İman amelin motorudur, amelde sorun varsa imanda sorunludur! “Yazıklar olsun o namaz kılanlara ”  (Maun, 4) veya “İman ettim deme, Müslüman oldum de.” (Hucurat, 14 ) ayetleri burada belki bize yol gösterir. İmanları olgunlaşmadan Müslüman olanlar vardır, kalıplaşmış ritüelleri yapar;  spor gibi namaz,  turistik seyahat gibi hac, perhiz gibi oruç ibadetleri yaparlar. İman en temel meseledir ama senin de bahsettiğin gibi, taklidi değil tahkiki imandır asıl olan! Bu ayet dıştan Müslüman olan ama iç âleminde iman sahibi olmayanlara karşı bizi uyarır. İmansız Müslüman ne kadar ibadet ederse etsin cennete gidemez çünkü asıl olan iman sonra da iman üzere yasamdır.  Tıpkı bunun gibi,  imansız Müslüman gibi,  iyi amel eden ateistlerde cehenneme giderler.  Ayrıca ateist Allah hakkında şüpheye düşen değil inkâr edendir. Yine merak ettim kim bu ateist olup iyilik meleği kesilen kişiler? İç âleminde riyakârlık, hava basmak, vergiden düşmek, kibir, reklam vb. nedenlerle   iyilik (!) yapmadığını  kim  iddia edebilir ki.!? Ego, reklam, kişisel çıkar için yapılan iyilikler (!)  acaba gerçekten iyilik midir? İyilik kim için yapılınca cenneti hak eden bir amel olur? Allah cennetine yarattığı kulu sokarken başka bir yarattığı kuluna danışacaktır? Hem  başka ateistlerin  sonu  yerine herkes kendi  sonunu  düşünse daha iyi olmaz mı? Hem ateist olup hem cennetten bahsetmek ne kadar mantıklı ve rasyonel olur? Bu konuda, ‘Dinsiz ahlak olur mu?’ adlı yazımıza da bakılabilir.
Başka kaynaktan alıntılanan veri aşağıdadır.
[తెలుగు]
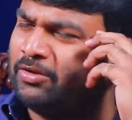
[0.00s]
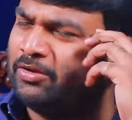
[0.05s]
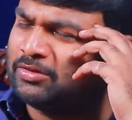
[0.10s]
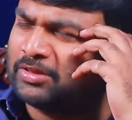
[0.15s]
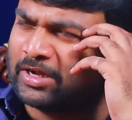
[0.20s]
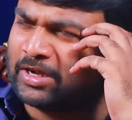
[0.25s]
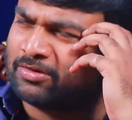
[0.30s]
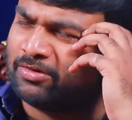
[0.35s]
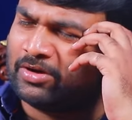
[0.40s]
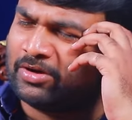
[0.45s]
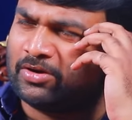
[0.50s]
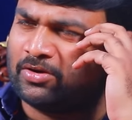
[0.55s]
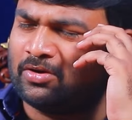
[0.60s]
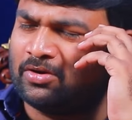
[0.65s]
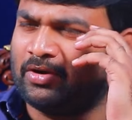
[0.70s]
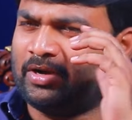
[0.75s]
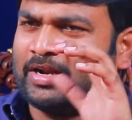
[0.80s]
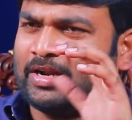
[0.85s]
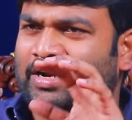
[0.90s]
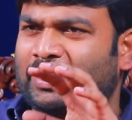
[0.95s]
తెలుగు తక్కువ
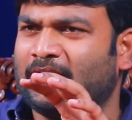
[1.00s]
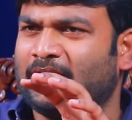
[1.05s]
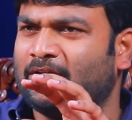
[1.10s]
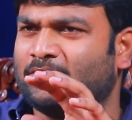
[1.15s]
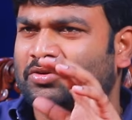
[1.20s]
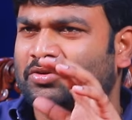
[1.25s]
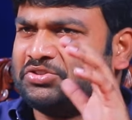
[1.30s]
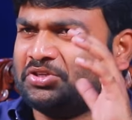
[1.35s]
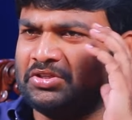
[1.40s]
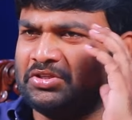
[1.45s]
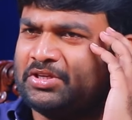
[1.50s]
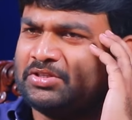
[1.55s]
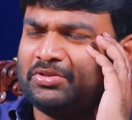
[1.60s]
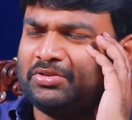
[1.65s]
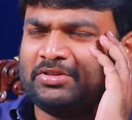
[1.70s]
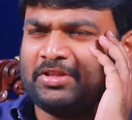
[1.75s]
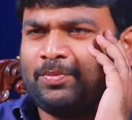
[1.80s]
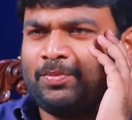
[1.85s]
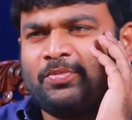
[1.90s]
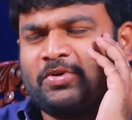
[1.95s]
లెక్కల క్వశ్చన్
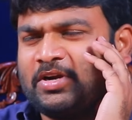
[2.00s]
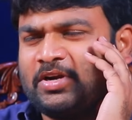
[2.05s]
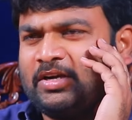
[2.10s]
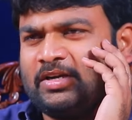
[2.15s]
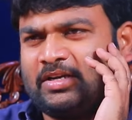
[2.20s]
చేసుడు తప్ప అని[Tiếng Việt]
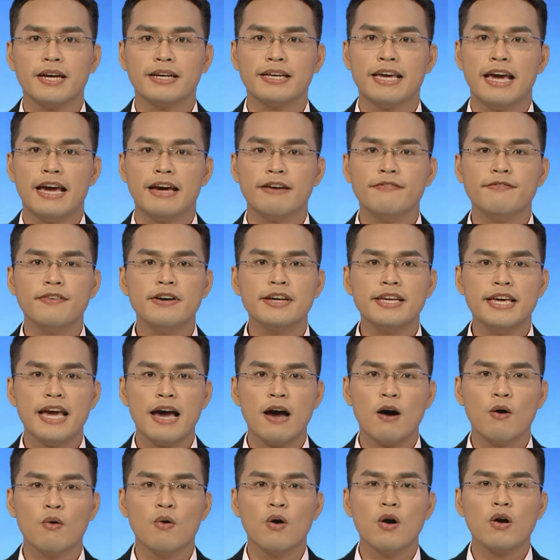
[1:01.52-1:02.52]
chặt chẽ với
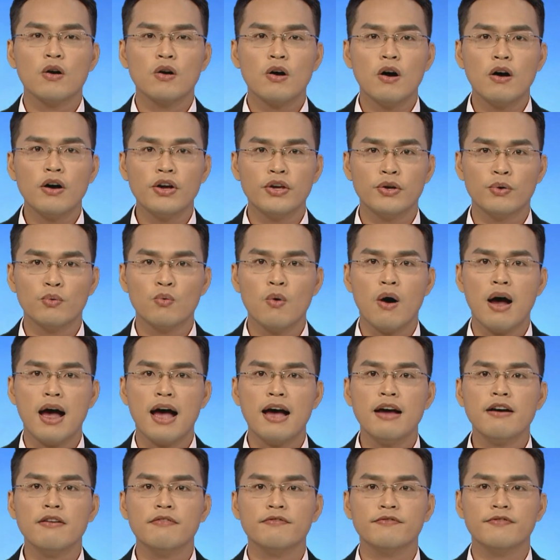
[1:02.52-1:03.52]
nhau có hiệu
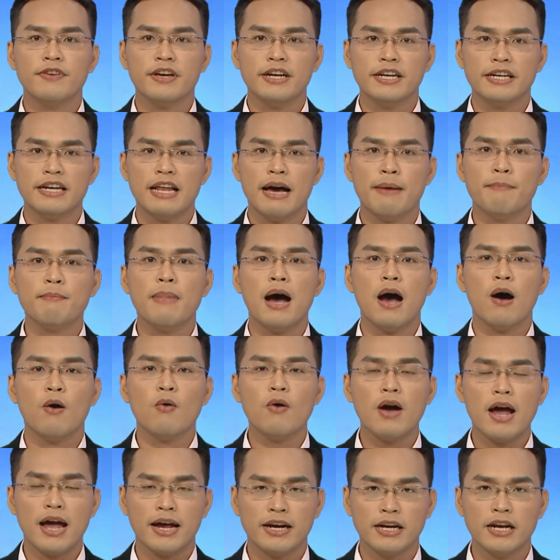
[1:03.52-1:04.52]
quả việc đảm
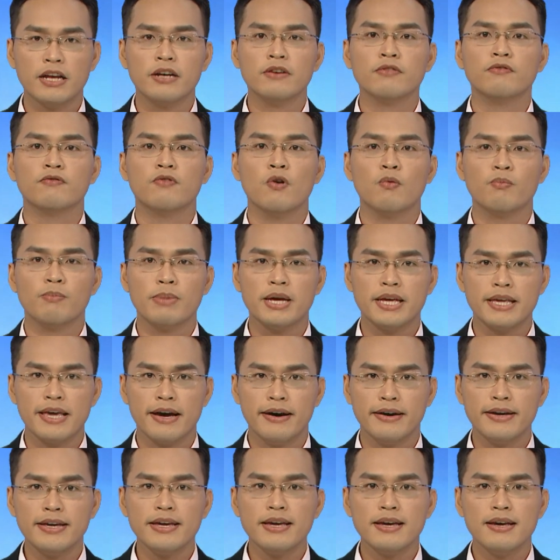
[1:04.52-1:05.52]
bảo an ninh vùng biên
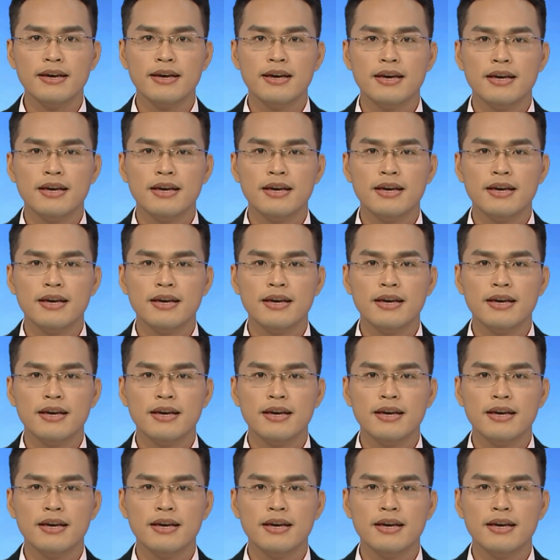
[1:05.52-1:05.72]
giới.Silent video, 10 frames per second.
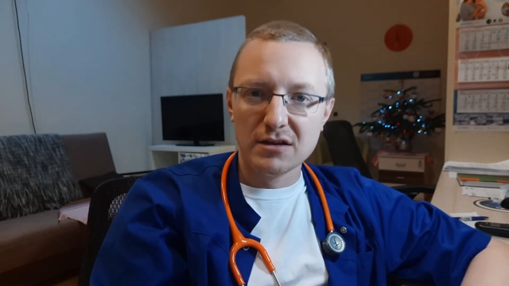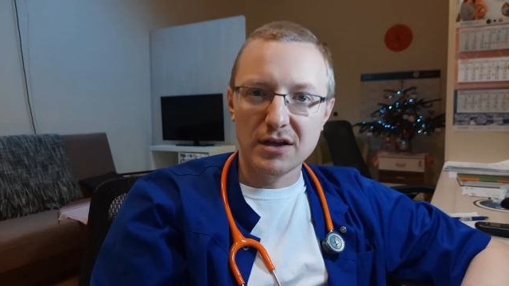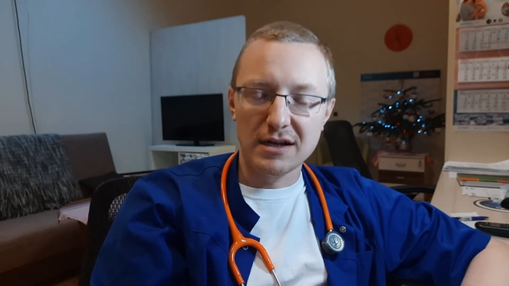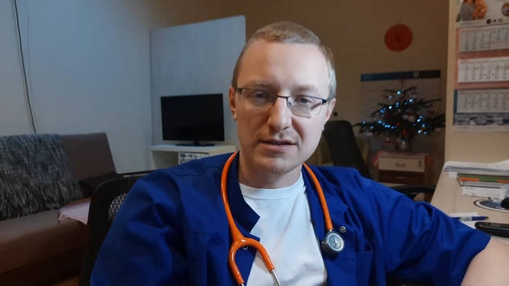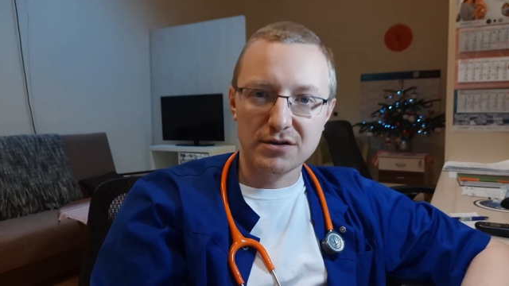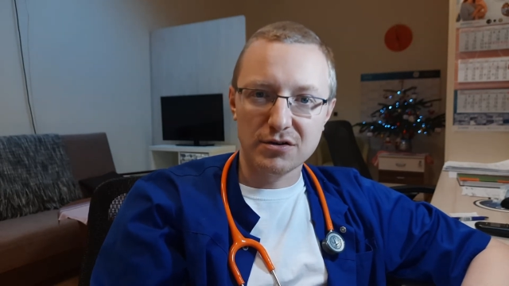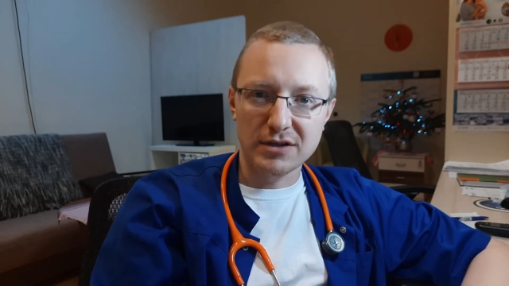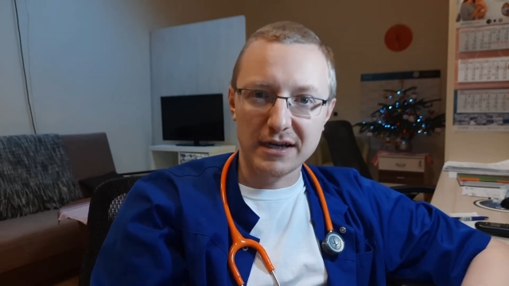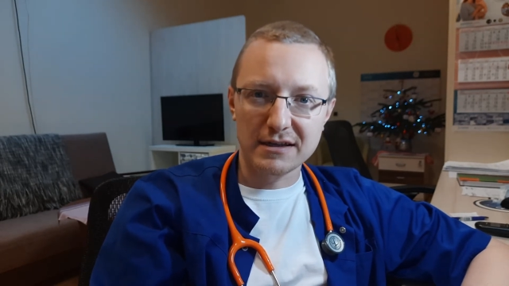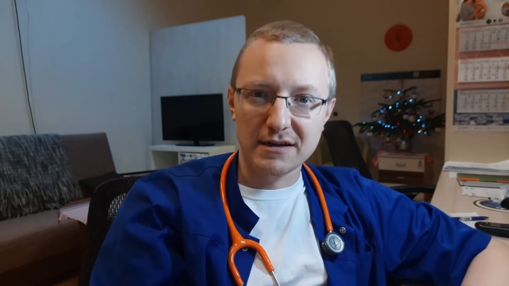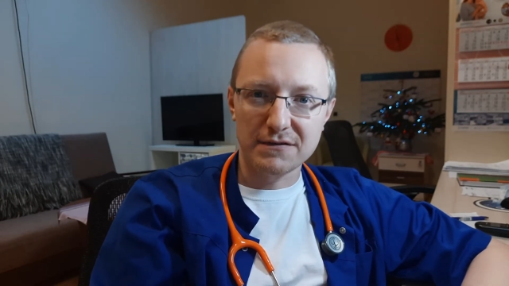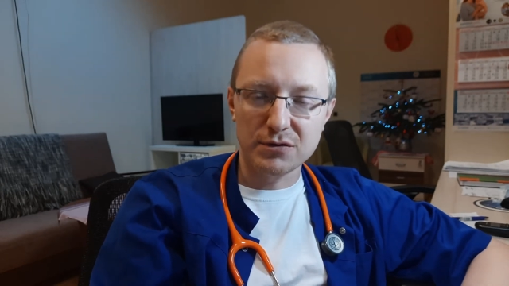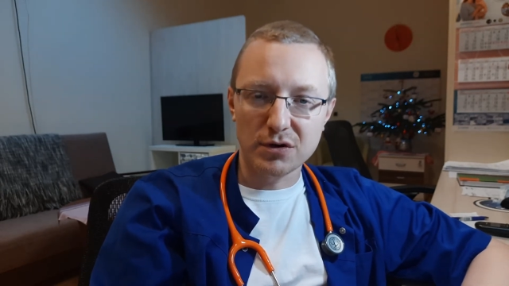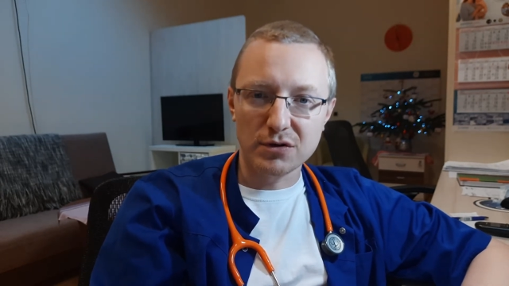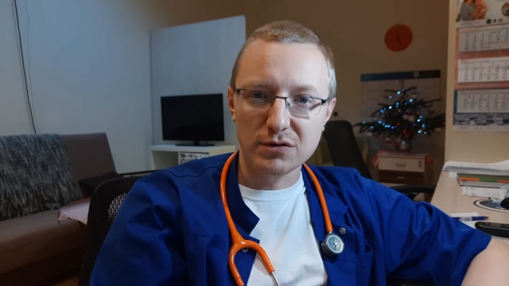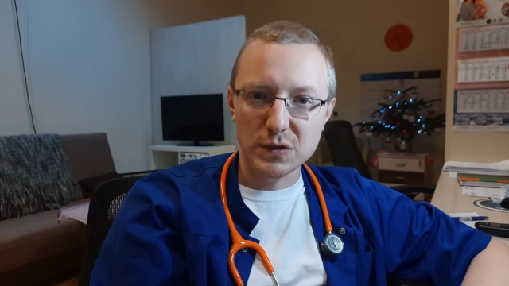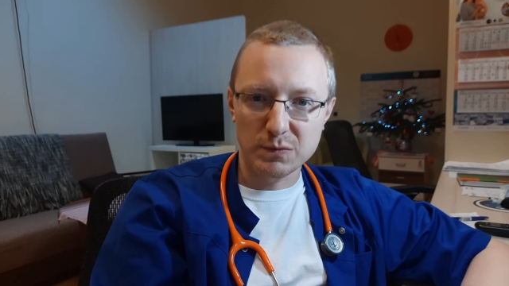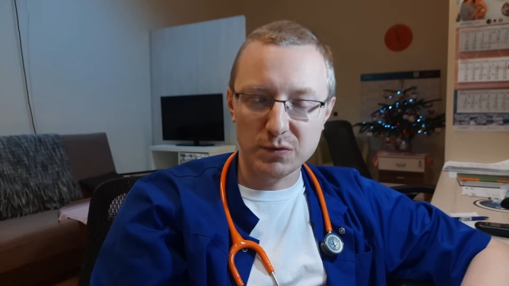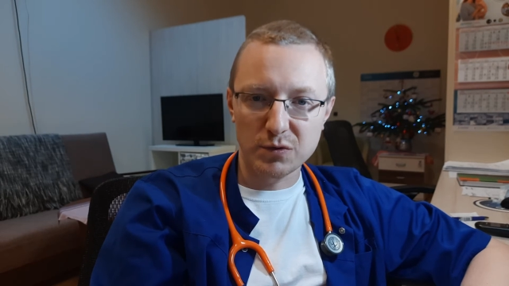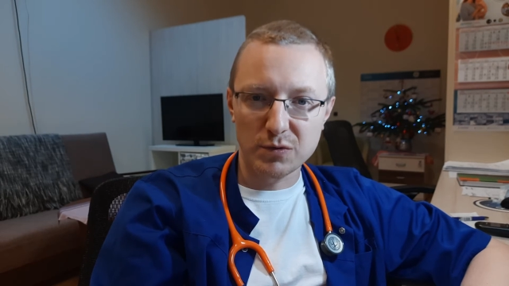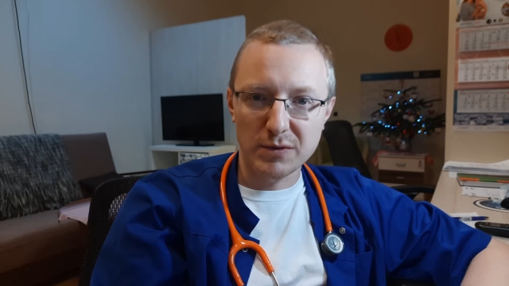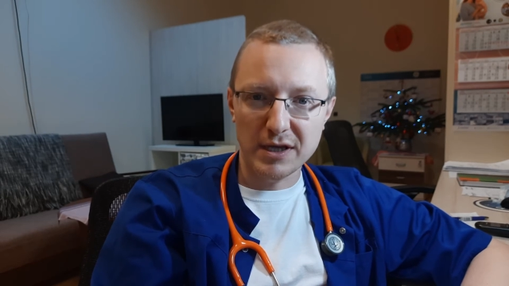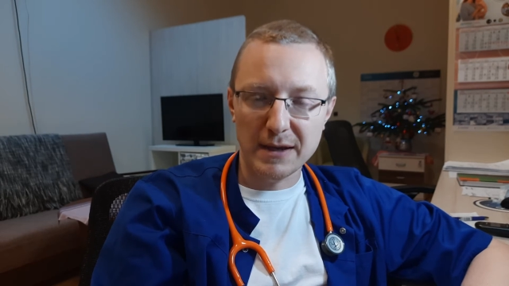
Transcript: No ale skoro takie trafiło, to spróbujmy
“Meryem’in  babasının adı İmran, ama Musa’nın babasının adı da İmran. Musa’nın babasının adı İmran olanın kızı var Meryem adı, birileri “Ey Harun’un kız kardeşi” ayetini hatalı olduğunu çünkü karıştırılmış diyorlar, yukarıdaki isimlerin aynı olmasından ötürü Hz Muhammed kişileri karıştırmış ve zamanı da. Hakikaten Harun’un babası İmran mıdır? Ve kızının ismi Meryem?”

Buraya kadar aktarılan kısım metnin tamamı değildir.